Notice two things that are doing real work:
- The
AA_*environment variables (AA_AGENT_ID,AA_TEAM_ID,AA_TRACE_ID,AA_REGISTRATION_ID,AA_SESSION_ID) are injected so the launched tool’s events carry identity and lineage back to the gateway. - Secret-looking environment variables in your shell — API tokens, PATs — are
masked (
***MASKED***) in the launch environment that gets logged, so credentials never leak into the audit trail.
When you drop --dry-run, the same wiring is applied for real and the tool
starts. Useful flags:
| Flag | Effect |
|---|---|
--team-id <id> | Tag the session to a team (drives team budgets and topology). |
--governance-level <level> | Override the level Agent Assembly applies. |
--enforcement-mode observe (or --observe) | Compute and audit policy decisions but never block — a shadow run. |
--enforcement-mode enforce | Default — deny blocks, redact strips. |
--no-proxy | Skip proxy injection (not recommended for governed environments). |
--root-agent <id> | Record a parent for multi-agent lineage. |
The --enforcement-mode distinction matters when rolling governance out: start
with --observe to see what would be blocked without breaking the agent, then
switch to enforce once the policy is right.
Step 4 — Observe the governed agent
Once the tool is running under aasm run, the registered agent appears in the
fleet and its actions flow into the audit log.

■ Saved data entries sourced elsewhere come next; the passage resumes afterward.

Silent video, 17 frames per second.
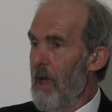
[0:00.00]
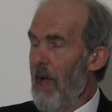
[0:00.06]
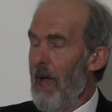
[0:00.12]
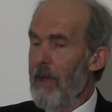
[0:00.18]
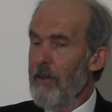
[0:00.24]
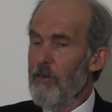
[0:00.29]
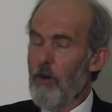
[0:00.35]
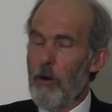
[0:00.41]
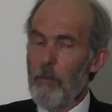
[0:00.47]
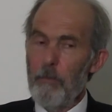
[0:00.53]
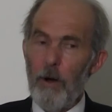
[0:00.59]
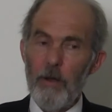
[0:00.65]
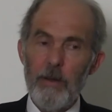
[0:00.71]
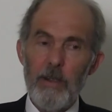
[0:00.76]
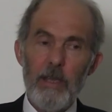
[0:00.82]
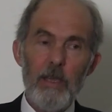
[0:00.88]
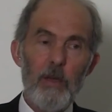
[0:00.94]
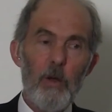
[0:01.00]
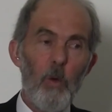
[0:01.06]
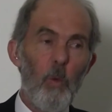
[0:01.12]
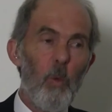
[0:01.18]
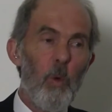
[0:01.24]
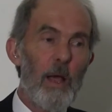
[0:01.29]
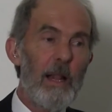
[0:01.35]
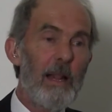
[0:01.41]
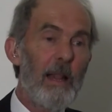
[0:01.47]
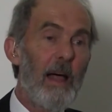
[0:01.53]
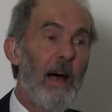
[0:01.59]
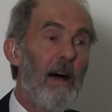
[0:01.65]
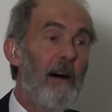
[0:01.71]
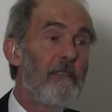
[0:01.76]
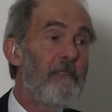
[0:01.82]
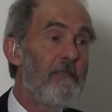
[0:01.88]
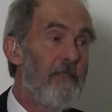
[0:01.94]
And your body
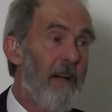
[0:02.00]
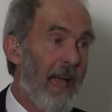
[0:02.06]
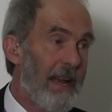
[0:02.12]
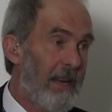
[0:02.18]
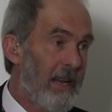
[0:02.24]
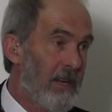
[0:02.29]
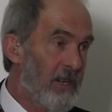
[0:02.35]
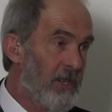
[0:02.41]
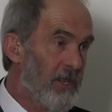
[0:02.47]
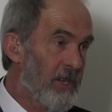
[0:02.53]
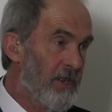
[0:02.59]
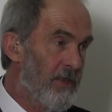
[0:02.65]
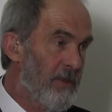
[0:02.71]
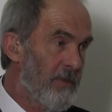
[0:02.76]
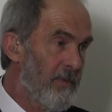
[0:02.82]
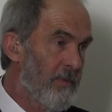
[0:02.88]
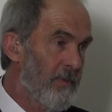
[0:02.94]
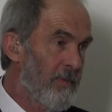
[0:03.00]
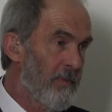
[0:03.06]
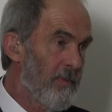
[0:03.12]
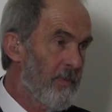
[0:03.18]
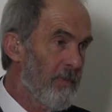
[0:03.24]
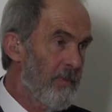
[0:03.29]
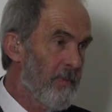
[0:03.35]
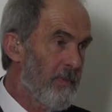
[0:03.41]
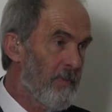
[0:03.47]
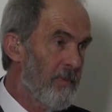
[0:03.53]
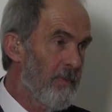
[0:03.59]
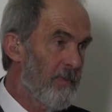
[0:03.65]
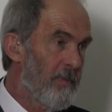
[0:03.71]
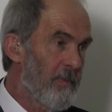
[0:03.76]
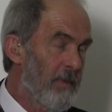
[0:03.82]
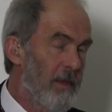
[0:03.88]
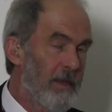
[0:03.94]
will vanish
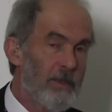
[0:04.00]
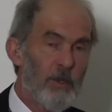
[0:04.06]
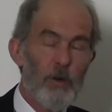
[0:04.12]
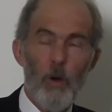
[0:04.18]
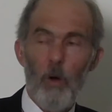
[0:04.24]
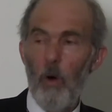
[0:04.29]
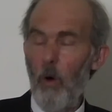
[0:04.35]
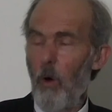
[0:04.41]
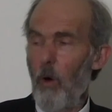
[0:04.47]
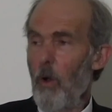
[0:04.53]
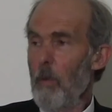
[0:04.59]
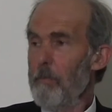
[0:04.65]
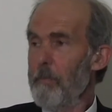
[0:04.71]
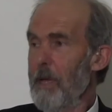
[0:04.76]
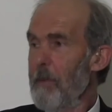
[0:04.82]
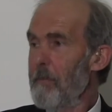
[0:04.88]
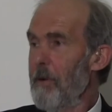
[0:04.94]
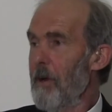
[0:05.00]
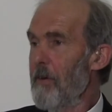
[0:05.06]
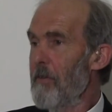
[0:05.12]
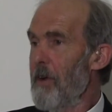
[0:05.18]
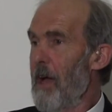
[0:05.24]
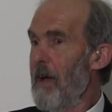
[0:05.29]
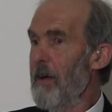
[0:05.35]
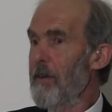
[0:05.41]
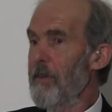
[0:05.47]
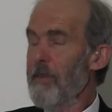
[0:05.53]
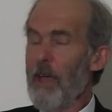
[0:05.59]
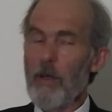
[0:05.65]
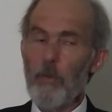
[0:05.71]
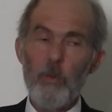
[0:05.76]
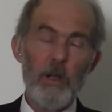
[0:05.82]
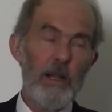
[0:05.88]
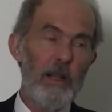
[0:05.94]
to all people around.
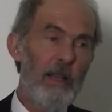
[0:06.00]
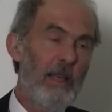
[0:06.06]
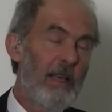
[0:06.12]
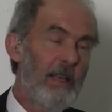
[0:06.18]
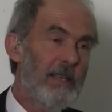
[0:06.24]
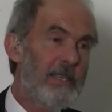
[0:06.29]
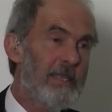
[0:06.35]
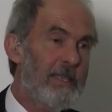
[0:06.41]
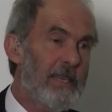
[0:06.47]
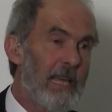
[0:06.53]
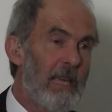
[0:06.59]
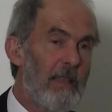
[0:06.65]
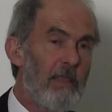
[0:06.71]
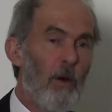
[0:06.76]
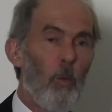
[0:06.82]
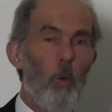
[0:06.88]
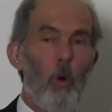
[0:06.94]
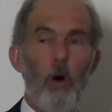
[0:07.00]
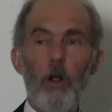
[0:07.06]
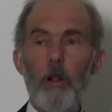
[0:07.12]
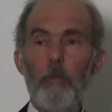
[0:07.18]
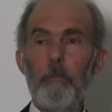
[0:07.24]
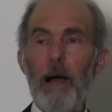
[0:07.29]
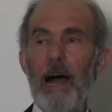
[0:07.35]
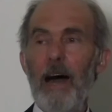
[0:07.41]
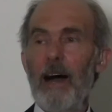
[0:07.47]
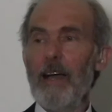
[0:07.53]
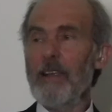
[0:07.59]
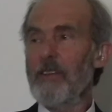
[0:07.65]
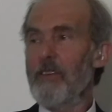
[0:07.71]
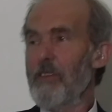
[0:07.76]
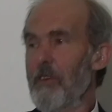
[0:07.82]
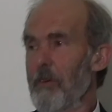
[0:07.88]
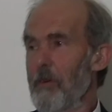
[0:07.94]
They will see the wall
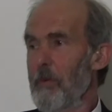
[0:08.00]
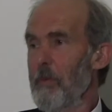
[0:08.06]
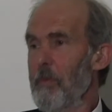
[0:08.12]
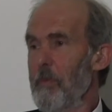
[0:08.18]
behind you.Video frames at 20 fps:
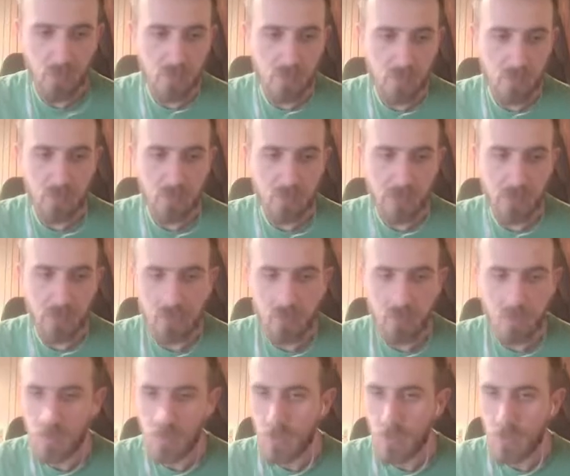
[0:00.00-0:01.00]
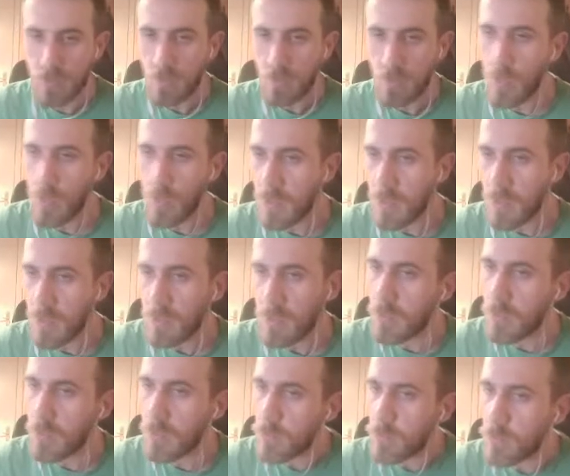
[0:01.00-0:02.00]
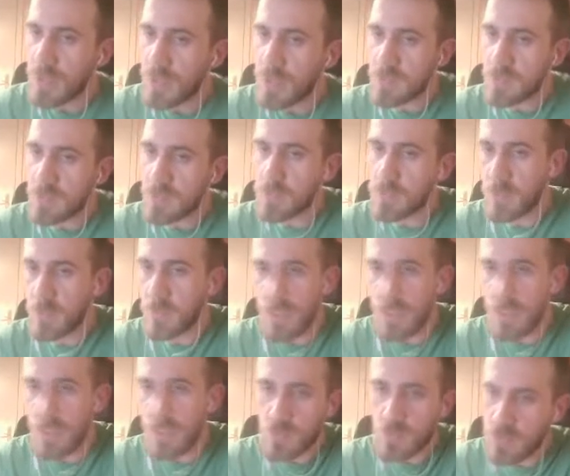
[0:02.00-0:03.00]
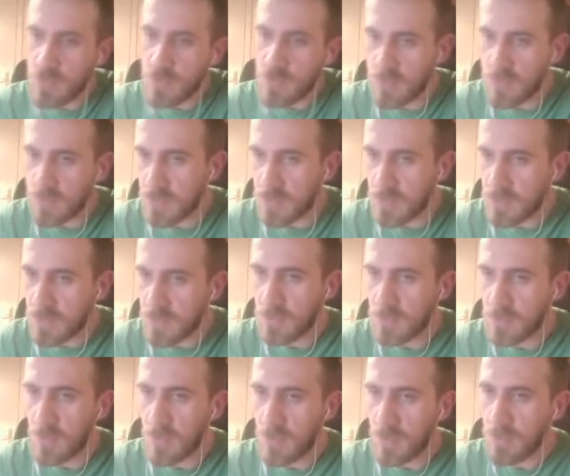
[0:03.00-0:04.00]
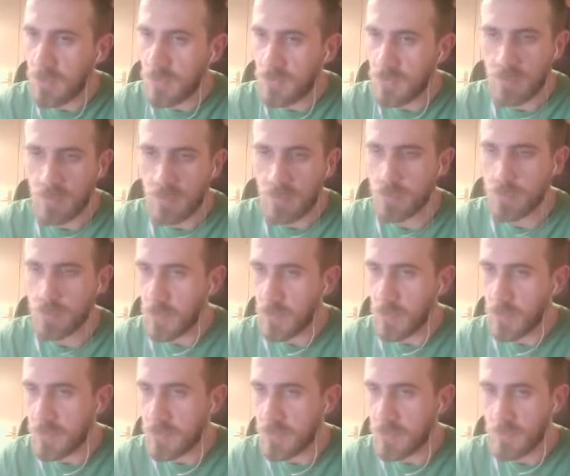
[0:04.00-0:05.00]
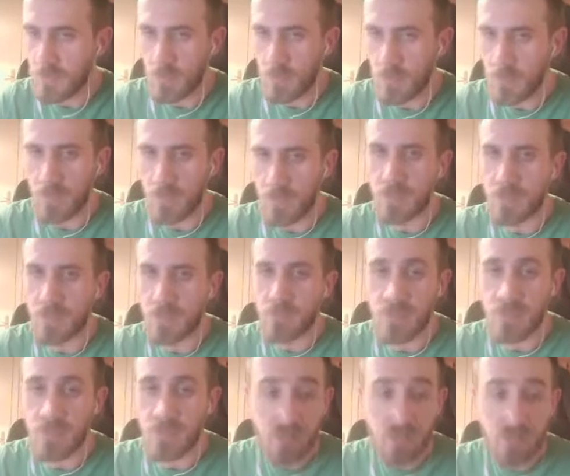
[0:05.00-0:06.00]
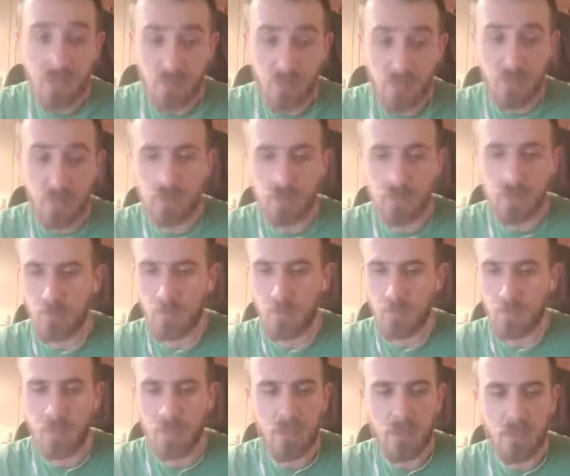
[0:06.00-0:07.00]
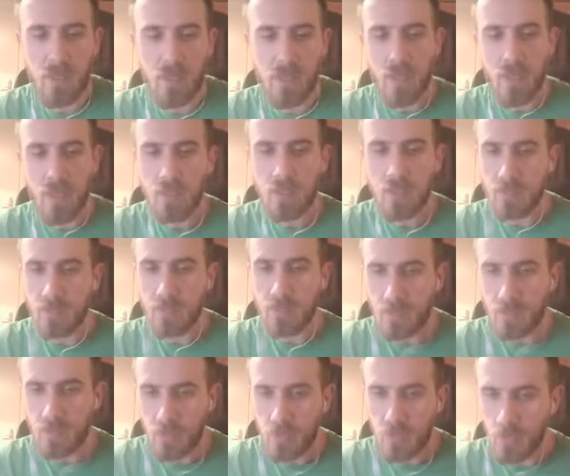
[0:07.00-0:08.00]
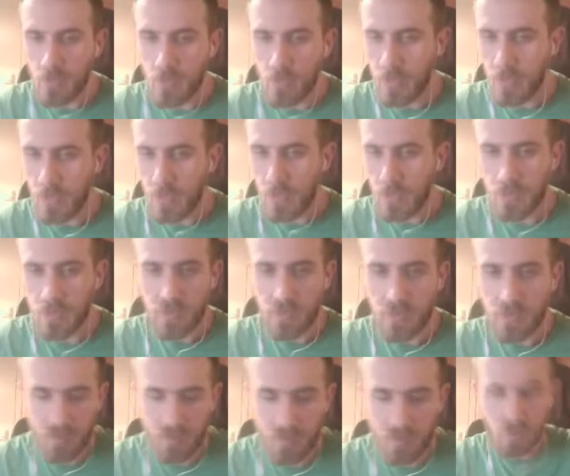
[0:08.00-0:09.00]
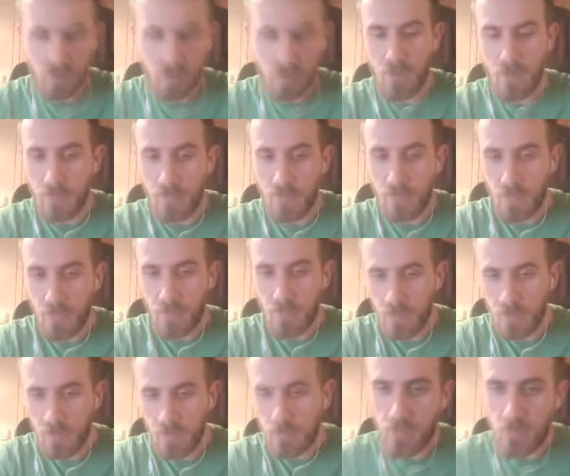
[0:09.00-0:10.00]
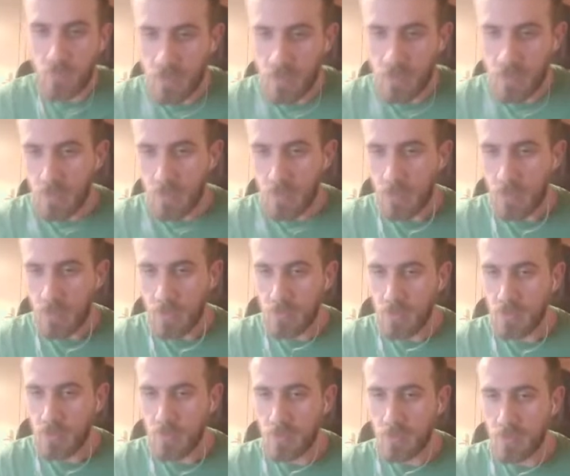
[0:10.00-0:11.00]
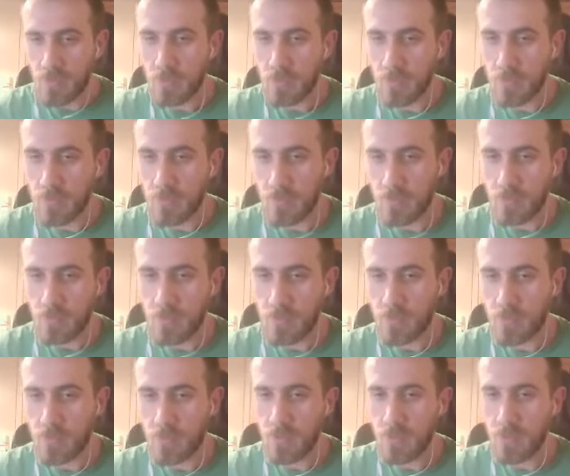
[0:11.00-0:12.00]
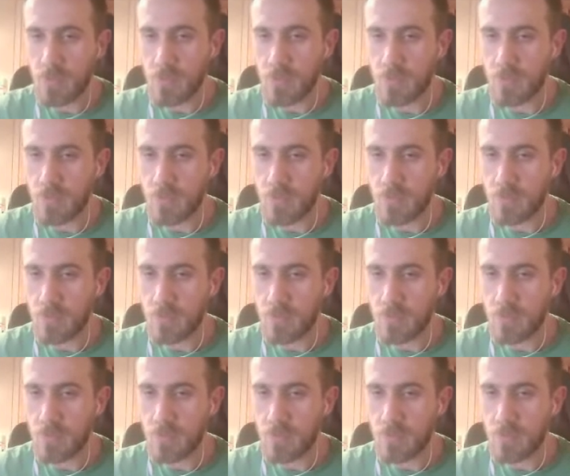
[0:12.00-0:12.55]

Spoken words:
is like, why is it popping? I don't need this. I don't need this. Why is it popping out? And my second biggest complaint is that I just like type in, right, and I just do this, and I just did this,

You inspect it with:
$ aasm agent list # all registered agents
$ aasm agent inspect <agent-id> # one agent in detail
$ aasm topology team research # the whole team
$ aasm status # fleet health at a glance
and watch its decisions live via the dashboard — see Observe in the dashboard.
Result
You now have a real AI tool running with a stable governed identity, every tool-call and outbound request routed through the gateway for an allow/deny decision, secrets scrubbed from the recorded environment, and a complete audit trail keyed to the agent, team, and trace you assigned in Step 3.